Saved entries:
****

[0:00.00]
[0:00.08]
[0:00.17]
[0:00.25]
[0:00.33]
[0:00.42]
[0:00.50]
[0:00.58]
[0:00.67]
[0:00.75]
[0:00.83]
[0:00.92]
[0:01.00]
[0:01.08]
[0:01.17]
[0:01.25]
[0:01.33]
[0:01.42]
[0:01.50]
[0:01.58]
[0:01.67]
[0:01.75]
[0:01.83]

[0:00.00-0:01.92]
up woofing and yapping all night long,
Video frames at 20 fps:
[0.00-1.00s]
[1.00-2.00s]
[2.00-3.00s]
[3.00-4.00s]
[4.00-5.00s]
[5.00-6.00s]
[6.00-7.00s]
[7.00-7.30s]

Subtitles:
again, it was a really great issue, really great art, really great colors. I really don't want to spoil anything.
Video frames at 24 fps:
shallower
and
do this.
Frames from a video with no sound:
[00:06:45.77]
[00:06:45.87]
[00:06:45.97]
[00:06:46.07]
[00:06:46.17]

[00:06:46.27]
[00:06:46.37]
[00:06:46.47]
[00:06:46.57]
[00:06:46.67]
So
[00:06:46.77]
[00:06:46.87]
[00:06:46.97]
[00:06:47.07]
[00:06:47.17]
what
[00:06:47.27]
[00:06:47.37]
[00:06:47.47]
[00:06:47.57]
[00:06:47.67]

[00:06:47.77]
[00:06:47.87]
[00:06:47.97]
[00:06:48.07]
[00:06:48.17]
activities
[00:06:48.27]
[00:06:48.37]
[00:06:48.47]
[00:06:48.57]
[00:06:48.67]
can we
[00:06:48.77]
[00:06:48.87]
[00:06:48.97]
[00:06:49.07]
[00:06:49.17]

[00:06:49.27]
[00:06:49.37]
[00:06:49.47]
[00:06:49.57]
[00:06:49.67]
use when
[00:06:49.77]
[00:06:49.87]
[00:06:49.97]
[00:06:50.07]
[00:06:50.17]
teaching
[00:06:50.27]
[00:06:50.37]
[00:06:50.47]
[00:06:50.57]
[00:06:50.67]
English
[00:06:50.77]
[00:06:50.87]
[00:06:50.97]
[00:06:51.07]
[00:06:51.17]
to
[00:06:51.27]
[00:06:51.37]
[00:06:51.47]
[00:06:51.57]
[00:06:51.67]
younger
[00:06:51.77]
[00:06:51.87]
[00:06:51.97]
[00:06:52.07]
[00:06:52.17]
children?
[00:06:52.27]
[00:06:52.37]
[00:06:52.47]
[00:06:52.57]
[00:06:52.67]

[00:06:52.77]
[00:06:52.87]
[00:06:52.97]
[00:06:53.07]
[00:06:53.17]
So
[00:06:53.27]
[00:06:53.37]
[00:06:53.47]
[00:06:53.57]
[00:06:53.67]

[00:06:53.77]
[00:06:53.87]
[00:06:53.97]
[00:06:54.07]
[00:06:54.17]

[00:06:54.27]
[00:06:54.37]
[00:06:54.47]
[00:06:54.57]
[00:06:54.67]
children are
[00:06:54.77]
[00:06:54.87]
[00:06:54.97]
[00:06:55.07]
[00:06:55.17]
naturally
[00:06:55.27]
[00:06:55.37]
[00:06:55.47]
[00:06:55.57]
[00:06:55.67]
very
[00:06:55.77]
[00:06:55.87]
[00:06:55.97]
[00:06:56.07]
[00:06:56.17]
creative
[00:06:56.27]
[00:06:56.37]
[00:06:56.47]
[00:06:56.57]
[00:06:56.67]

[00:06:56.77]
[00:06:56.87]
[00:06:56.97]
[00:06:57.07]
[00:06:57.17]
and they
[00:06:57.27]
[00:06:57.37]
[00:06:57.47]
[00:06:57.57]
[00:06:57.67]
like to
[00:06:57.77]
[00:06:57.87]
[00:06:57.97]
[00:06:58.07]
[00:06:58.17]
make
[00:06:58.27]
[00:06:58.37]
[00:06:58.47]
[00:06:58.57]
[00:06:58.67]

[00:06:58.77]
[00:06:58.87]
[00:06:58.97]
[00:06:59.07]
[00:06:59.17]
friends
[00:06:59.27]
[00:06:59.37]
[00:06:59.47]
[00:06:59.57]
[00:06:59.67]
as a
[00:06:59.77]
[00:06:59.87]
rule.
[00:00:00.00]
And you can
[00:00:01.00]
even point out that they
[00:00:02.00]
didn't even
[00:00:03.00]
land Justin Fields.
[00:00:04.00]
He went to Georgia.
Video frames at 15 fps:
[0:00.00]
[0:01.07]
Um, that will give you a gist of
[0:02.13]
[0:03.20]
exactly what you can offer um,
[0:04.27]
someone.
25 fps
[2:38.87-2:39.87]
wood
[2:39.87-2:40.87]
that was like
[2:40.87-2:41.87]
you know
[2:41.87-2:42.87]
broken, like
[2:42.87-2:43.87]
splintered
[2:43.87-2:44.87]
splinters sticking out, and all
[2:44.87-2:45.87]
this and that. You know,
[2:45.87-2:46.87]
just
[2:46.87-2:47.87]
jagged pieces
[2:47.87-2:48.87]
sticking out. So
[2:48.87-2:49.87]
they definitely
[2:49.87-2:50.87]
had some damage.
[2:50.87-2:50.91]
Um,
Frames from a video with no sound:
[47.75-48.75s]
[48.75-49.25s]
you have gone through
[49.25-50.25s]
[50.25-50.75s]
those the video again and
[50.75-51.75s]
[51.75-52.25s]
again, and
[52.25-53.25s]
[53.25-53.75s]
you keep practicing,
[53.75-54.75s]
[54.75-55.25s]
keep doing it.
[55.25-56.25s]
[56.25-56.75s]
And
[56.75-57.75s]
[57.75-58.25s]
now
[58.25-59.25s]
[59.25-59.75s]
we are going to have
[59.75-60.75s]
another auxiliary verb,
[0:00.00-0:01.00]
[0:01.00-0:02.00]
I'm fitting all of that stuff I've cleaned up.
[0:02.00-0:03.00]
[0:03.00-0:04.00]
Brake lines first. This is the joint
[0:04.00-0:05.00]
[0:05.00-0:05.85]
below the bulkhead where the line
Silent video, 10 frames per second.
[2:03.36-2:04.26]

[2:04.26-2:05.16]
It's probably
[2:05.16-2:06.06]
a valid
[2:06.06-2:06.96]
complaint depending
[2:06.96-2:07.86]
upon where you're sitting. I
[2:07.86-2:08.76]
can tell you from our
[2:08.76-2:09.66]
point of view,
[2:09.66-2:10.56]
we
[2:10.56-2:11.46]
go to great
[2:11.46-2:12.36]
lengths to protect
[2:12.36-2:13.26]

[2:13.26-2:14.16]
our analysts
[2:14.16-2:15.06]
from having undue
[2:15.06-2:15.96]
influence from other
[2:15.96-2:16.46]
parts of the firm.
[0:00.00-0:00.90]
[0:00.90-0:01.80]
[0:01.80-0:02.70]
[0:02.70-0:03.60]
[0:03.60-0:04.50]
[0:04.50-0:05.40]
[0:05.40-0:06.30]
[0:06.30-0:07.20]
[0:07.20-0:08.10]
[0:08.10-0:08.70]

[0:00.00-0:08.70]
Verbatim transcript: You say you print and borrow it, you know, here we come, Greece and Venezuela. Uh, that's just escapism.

****

Exercise directions: Please output each entry above exactly, leaving nothing out.

Problem solution:
[0:00.00]
[0:00.08]
[0:00.17]
[0:00.25]
[0:00.33]
[0:00.42]
[0:00.50]
[0:00.58]
[0:00.67]
[0:00.75]
[0:00.83]
[0:00.92]
[0:01.00]
[0:01.08]
[0:01.17]
[0:01.25]
[0:01.33]
[0:01.42]
[0:01.50]
[0:01.58]
[0:01.67]
[0:01.75]
[0:01.83]

[0:00.00-0:01.92]
up woofing and yapping all night long,
Video frames at 20 fps:
[0.00-1.00s]
[1.00-2.00s]
[2.00-3.00s]
[3.00-4.00s]
[4.00-5.00s]
[5.00-6.00s]
[6.00-7.00s]
[7.00-7.30s]

Subtitles:
again, it was a really great issue, really great art, really great colors. I really don't want to spoil anything.
Video frames at 24 fps:
shallower
and
do this.
Frames from a video with no sound:
[00:06:45.77]
[00:06:45.87]
[00:06:45.97]
[00:06:46.07]
[00:06:46.17]

[00:06:46.27]
[00:06:46.37]
[00:06:46.47]
[00:06:46.57]
[00:06:46.67]
So
[00:06:46.77]
[00:06:46.87]
[00:06:46.97]
[00:06:47.07]
[00:06:47.17]
what
[00:06:47.27]
[00:06:47.37]
[00:06:47.47]
[00:06:47.57]
[00:06:47.67]

[00:06:47.77]
[00:06:47.87]
[00:06:47.97]
[00:06:48.07]
[00:06:48.17]
activities
[00:06:48.27]
[00:06:48.37]
[00:06:48.47]
[00:06:48.57]
[00:06:48.67]
can we
[00:06:48.77]
[00:06:48.87]
[00:06:48.97]
[00:06:49.07]
[00:06:49.17]

[00:06:49.27]
[00:06:49.37]
[00:06:49.47]
[00:06:49.57]
[00:06:49.67]
use when
[00:06:49.77]
[00:06:49.87]
[00:06:49.97]
[00:06:50.07]
[00:06:50.17]
teaching
[00:06:50.27]
[00:06:50.37]
[00:06:50.47]
[00:06:50.57]
[00:06:50.67]
English
[00:06:50.77]
[00:06:50.87]
[00:06:50.97]
[00:06:51.07]
[00:06:51.17]
to
[00:06:51.27]
[00:06:51.37]
[00:06:51.47]
[00:06:51.57]
[00:06:51.67]
younger
[00:06:51.77]
[00:06:51.87]
[00:06:51.97]
[00:06:52.07]
[00:06:52.17]
children?
[00:06:52.27]
[00:06:52.37]
[00:06:52.47]
[00:06:52.57]
[00:06:52.67]

[00:06:52.77]
[00:06:52.87]
[00:06:52.97]
[00:06:53.07]
[00:06:53.17]
So
[00:06:53.27]
[00:06:53.37]
[00:06:53.47]
[00:06:53.57]
[00:06:53.67]

[00:06:53.77]
[00:06:53.87]
[00:06:53.97]
[00:06:54.07]
[00:06:54.17]

[00:06:54.27]
[00:06:54.37]
[00:06:54.47]
[00:06:54.57]
[00:06:54.67]
children are
[00:06:54.77]
[00:06:54.87]
[00:06:54.97]
[00:06:55.07]
[00:06:55.17]
naturally
[00:06:55.27]
[00:06:55.37]
[00:06:55.47]
[00:06:55.57]
[00:06:55.67]
very
[00:06:55.77]
[00:06:55.87]
[00:06:55.97]
[00:06:56.07]
[00:06:56.17]
creative
[00:06:56.27]
[00:06:56.37]
[00:06:56.47]
[00:06:56.57]
[00:06:56.67]

[00:06:56.77]
[00:06:56.87]
[00:06:56.97]
[00:06:57.07]
[00:06:57.17]
and they
[00:06:57.27]
[00:06:57.37]
[00:06:57.47]
[00:06:57.57]
[00:06:57.67]
like to
[00:06:57.77]
[00:06:57.87]
[00:06:57.97]
[00:06:58.07]
[00:06:58.17]
make
[00:06:58.27]
[00:06:58.37]
[00:06:58.47]
[00:06:58.57]
[00:06:58.67]

[00:06:58.77]
[00:06:58.87]
[00:06:58.97]
[00:06:59.07]
[00:06:59.17]
friends
[00:06:59.27]
[00:06:59.37]
[00:06:59.47]
[00:06:59.57]
[00:06:59.67]
as a
[00:06:59.77]
[00:06:59.87]
rule.
[00:00:00.00]
And you can
[00:00:01.00]
even point out that they
[00:00:02.00]
didn't even
[00:00:03.00]
land Justin Fields.
[00:00:04.00]
He went to Georgia.
Video frames at 15 fps:
[0:00.00]
[0:01.07]
Um, that will give you a gist of
[0:02.13]
[0:03.20]
exactly what you can offer um,
[0:04.27]
someone.
25 fps
[2:38.87-2:39.87]
wood
[2:39.87-2:40.87]
that was like
[2:40.87-2:41.87]
you know
[2:41.87-2:42.87]
broken, like
[2:42.87-2:43.87]
splintered
[2:43.87-2:44.87]
splinters sticking out, and all
[2:44.87-2:45.87]
this and that. You know,
[2:45.87-2:46.87]
just
[2:46.87-2:47.87]
jagged pieces
[2:47.87-2:48.87]
sticking out. So
[2:48.87-2:49.87]
they definitely
[2:49.87-2:50.87]
had some damage.
[2:50.87-2:50.91]
Um,
Frames from a video with no sound:
[47.75-48.75s]
[48.75-49.25s]
you have gone through
[49.25-50.25s]
[50.25-50.75s]
those the video again and
[50.75-51.75s]
[51.75-52.25s]
again, and
[52.25-53.25s]
[53.25-53.75s]
you keep practicing,
[53.75-54.75s]
[54.75-55.25s]
keep doing it.
[55.25-56.25s]
[56.25-56.75s]
And
[56.75-57.75s]
[57.75-58.25s]
now
[58.25-59.25s]
[59.25-59.75s]
we are going to have
[59.75-60.75s]
another auxiliary verb,
[0:00.00-0:01.00]
[0:01.00-0:02.00]
I'm fitting all of that stuff I've cleaned up.
[0:02.00-0:03.00]
[0:03.00-0:04.00]
Brake lines first. This is the joint
[0:04.00-0:05.00]
[0:05.00-0:05.85]
below the bulkhead where the line
Silent video, 10 frames per second.
[2:03.36-2:04.26]

[2:04.26-2:05.16]
It's probably
[2:05.16-2:06.06]
a valid
[2:06.06-2:06.96]
complaint depending
[2:06.96-2:07.86]
upon where you're sitting. I
[2:07.86-2:08.76]
can tell you from our
[2:08.76-2:09.66]
point of view,
[2:09.66-2:10.56]
we
[2:10.56-2:11.46]
go to great
[2:11.46-2:12.36]
lengths to protect
[2:12.36-2:13.26]

[2:13.26-2:14.16]
our analysts
[2:14.16-2:15.06]
from having undue
[2:15.06-2:15.96]
influence from other
[2:15.96-2:16.46]
parts of the firm.
[0:00.00-0:00.90]
[0:00.90-0:01.80]
[0:01.80-0:02.70]
[0:02.70-0:03.60]
[0:03.60-0:04.50]
[0:04.50-0:05.40]
[0:05.40-0:06.30]
[0:06.30-0:07.20]
[0:07.20-0:08.10]
[0:08.10-0:08.70]

[0:00.00-0:08.70]
Verbatim transcript: You say you print and borrow it, you know, here we come, Greece and Venezuela. Uh, that's just escapism.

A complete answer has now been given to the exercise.